### Exercise aim
Would you please repeat all of the data exactly, omitting the pictures?

### The records
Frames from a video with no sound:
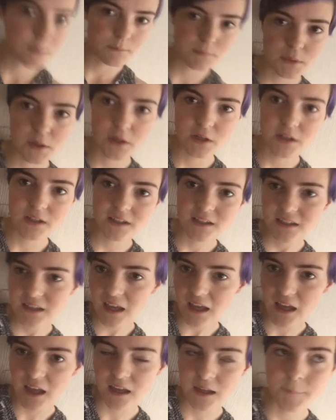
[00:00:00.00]
But
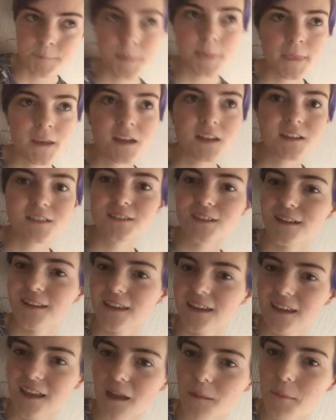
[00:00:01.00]
yeah, so I'll
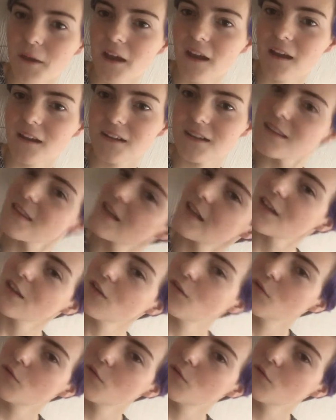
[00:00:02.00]
let you get back. Thank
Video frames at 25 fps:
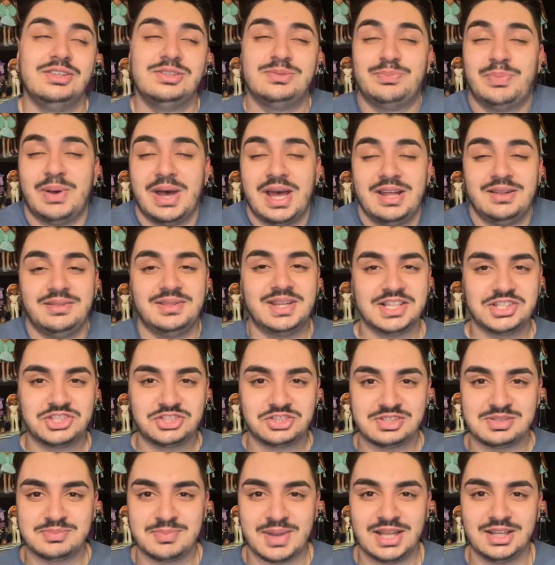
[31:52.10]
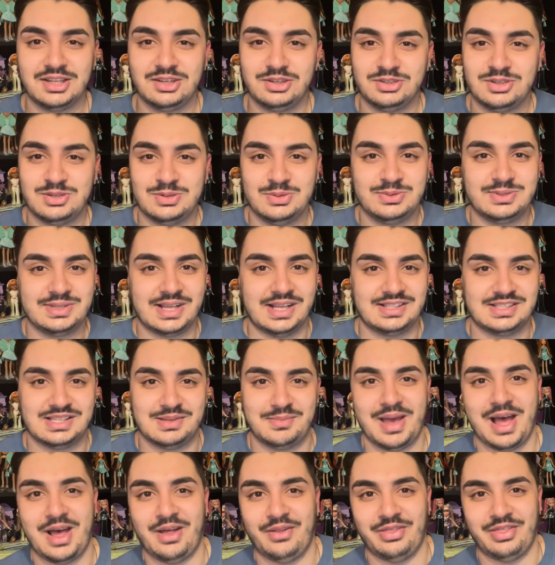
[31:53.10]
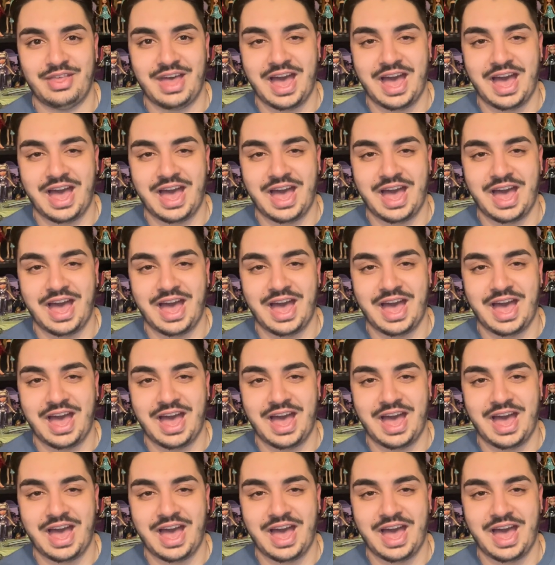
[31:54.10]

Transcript: but that's just my little two cents about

### Result of this exercise
Frames from a video with no sound:
[00:00:00.00]
But
[00:00:01.00]
yeah, so I'll
[00:00:02.00]
let you get back. Thank
Video frames at 25 fps:
[31:52.10]
[31:53.10]
[31:54.10]

Transcript: but that's just my little two cents about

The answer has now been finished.